[DATA TO EXAMINE Boundary: Start]

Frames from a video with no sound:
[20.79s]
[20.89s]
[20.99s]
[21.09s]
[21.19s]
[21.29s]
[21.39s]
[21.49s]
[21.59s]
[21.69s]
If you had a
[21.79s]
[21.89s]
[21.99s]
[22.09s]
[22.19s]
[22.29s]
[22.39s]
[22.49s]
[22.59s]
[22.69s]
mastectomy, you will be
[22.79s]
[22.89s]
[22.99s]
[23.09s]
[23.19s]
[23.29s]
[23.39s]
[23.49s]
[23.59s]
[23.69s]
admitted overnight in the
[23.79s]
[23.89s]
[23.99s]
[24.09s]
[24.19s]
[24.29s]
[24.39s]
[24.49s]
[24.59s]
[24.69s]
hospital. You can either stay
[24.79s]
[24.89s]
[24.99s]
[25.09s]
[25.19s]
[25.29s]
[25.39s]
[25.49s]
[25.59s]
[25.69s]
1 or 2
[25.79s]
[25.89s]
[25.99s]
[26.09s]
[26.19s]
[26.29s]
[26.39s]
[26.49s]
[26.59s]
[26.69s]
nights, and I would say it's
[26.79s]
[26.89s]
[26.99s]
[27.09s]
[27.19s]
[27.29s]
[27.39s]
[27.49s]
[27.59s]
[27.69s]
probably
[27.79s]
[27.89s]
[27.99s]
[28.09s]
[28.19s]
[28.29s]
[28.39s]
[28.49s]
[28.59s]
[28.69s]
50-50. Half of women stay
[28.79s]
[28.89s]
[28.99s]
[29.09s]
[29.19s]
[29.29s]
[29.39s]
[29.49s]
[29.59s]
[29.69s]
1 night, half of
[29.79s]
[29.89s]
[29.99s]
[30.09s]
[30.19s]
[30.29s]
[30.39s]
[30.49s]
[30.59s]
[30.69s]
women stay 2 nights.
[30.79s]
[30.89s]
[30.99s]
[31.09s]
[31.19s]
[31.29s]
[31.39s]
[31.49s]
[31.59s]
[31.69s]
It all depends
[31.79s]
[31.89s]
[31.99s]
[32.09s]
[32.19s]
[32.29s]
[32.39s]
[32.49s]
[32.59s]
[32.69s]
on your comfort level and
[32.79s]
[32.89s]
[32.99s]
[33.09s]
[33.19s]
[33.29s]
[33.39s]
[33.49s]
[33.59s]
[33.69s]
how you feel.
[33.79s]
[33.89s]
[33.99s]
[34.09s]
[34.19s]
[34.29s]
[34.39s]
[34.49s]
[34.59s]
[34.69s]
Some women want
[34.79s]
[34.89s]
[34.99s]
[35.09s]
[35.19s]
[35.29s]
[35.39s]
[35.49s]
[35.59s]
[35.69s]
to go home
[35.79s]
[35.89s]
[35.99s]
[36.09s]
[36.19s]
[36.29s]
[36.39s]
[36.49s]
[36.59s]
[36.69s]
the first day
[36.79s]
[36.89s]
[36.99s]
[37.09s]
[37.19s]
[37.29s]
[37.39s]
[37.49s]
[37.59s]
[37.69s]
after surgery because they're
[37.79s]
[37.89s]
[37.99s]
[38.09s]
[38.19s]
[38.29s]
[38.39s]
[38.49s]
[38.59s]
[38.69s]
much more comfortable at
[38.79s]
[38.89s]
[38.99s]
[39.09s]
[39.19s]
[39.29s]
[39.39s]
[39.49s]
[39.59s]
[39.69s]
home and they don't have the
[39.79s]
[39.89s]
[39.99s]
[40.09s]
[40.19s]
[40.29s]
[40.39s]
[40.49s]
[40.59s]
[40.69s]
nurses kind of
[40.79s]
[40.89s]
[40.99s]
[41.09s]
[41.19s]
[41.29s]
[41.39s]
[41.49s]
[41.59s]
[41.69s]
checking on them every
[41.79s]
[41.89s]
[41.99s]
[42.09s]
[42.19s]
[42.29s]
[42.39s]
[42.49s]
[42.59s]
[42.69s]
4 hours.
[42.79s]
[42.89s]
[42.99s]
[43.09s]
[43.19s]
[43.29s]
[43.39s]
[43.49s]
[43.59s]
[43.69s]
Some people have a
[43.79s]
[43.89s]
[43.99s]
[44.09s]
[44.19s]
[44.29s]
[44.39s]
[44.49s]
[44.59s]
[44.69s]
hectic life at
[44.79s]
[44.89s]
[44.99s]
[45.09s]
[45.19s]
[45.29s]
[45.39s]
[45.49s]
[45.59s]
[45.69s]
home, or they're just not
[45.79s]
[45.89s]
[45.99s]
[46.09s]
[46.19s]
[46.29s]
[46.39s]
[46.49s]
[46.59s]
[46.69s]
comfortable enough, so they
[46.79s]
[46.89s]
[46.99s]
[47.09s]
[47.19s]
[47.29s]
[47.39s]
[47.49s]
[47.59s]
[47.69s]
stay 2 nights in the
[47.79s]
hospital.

[DATA TO EXAMINE Boundary: End]

TASK ITEM:
Return each line of the data exactly as written above.

REPLY TO THE TASK:
Frames from a video with no sound:
[20.79s]
[20.89s]
[20.99s]
[21.09s]
[21.19s]
[21.29s]
[21.39s]
[21.49s]
[21.59s]
[21.69s]
If you had a
[21.79s]
[21.89s]
[21.99s]
[22.09s]
[22.19s]
[22.29s]
[22.39s]
[22.49s]
[22.59s]
[22.69s]
mastectomy, you will be
[22.79s]
[22.89s]
[22.99s]
[23.09s]
[23.19s]
[23.29s]
[23.39s]
[23.49s]
[23.59s]
[23.69s]
admitted overnight in the
[23.79s]
[23.89s]
[23.99s]
[24.09s]
[24.19s]
[24.29s]
[24.39s]
[24.49s]
[24.59s]
[24.69s]
hospital. You can either stay
[24.79s]
[24.89s]
[24.99s]
[25.09s]
[25.19s]
[25.29s]
[25.39s]
[25.49s]
[25.59s]
[25.69s]
1 or 2
[25.79s]
[25.89s]
[25.99s]
[26.09s]
[26.19s]
[26.29s]
[26.39s]
[26.49s]
[26.59s]
[26.69s]
nights, and I would say it's
[26.79s]
[26.89s]
[26.99s]
[27.09s]
[27.19s]
[27.29s]
[27.39s]
[27.49s]
[27.59s]
[27.69s]
probably
[27.79s]
[27.89s]
[27.99s]
[28.09s]
[28.19s]
[28.29s]
[28.39s]
[28.49s]
[28.59s]
[28.69s]
50-50. Half of women stay
[28.79s]
[28.89s]
[28.99s]
[29.09s]
[29.19s]
[29.29s]
[29.39s]
[29.49s]
[29.59s]
[29.69s]
1 night, half of
[29.79s]
[29.89s]
[29.99s]
[30.09s]
[30.19s]
[30.29s]
[30.39s]
[30.49s]
[30.59s]
[30.69s]
women stay 2 nights.
[30.79s]
[30.89s]
[30.99s]
[31.09s]
[31.19s]
[31.29s]
[31.39s]
[31.49s]
[31.59s]
[31.69s]
It all depends
[31.79s]
[31.89s]
[31.99s]
[32.09s]
[32.19s]
[32.29s]
[32.39s]
[32.49s]
[32.59s]
[32.69s]
on your comfort level and
[32.79s]
[32.89s]
[32.99s]
[33.09s]
[33.19s]
[33.29s]
[33.39s]
[33.49s]
[33.59s]
[33.69s]
how you feel.
[33.79s]
[33.89s]
[33.99s]
[34.09s]
[34.19s]
[34.29s]
[34.39s]
[34.49s]
[34.59s]
[34.69s]
Some women want
[34.79s]
[34.89s]
[34.99s]
[35.09s]
[35.19s]
[35.29s]
[35.39s]
[35.49s]
[35.59s]
[35.69s]
to go home
[35.79s]
[35.89s]
[35.99s]
[36.09s]
[36.19s]
[36.29s]
[36.39s]
[36.49s]
[36.59s]
[36.69s]
the first day
[36.79s]
[36.89s]
[36.99s]
[37.09s]
[37.19s]
[37.29s]
[37.39s]
[37.49s]
[37.59s]
[37.69s]
after surgery because they're
[37.79s]
[37.89s]
[37.99s]
[38.09s]
[38.19s]
[38.29s]
[38.39s]
[38.49s]
[38.59s]
[38.69s]
much more comfortable at
[38.79s]
[38.89s]
[38.99s]
[39.09s]
[39.19s]
[39.29s]
[39.39s]
[39.49s]
[39.59s]
[39.69s]
home and they don't have the
[39.79s]
[39.89s]
[39.99s]
[40.09s]
[40.19s]
[40.29s]
[40.39s]
[40.49s]
[40.59s]
[40.69s]
nurses kind of
[40.79s]
[40.89s]
[40.99s]
[41.09s]
[41.19s]
[41.29s]
[41.39s]
[41.49s]
[41.59s]
[41.69s]
checking on them every
[41.79s]
[41.89s]
[41.99s]
[42.09s]
[42.19s]
[42.29s]
[42.39s]
[42.49s]
[42.59s]
[42.69s]
4 hours.
[42.79s]
[42.89s]
[42.99s]
[43.09s]
[43.19s]
[43.29s]
[43.39s]
[43.49s]
[43.59s]
[43.69s]
Some people have a
[43.79s]
[43.89s]
[43.99s]
[44.09s]
[44.19s]
[44.29s]
[44.39s]
[44.49s]
[44.59s]
[44.69s]
hectic life at
[44.79s]
[44.89s]
[44.99s]
[45.09s]
[45.19s]
[45.29s]
[45.39s]
[45.49s]
[45.59s]
[45.69s]
home, or they're just not
[45.79s]
[45.89s]
[45.99s]
[46.09s]
[46.19s]
[46.29s]
[46.39s]
[46.49s]
[46.59s]
[46.69s]
comfortable enough, so they
[46.79s]
[46.89s]
[46.99s]
[47.09s]
[47.19s]
[47.29s]
[47.39s]
[47.49s]
[47.59s]
[47.69s]
stay 2 nights in the
[47.79s]
hospital.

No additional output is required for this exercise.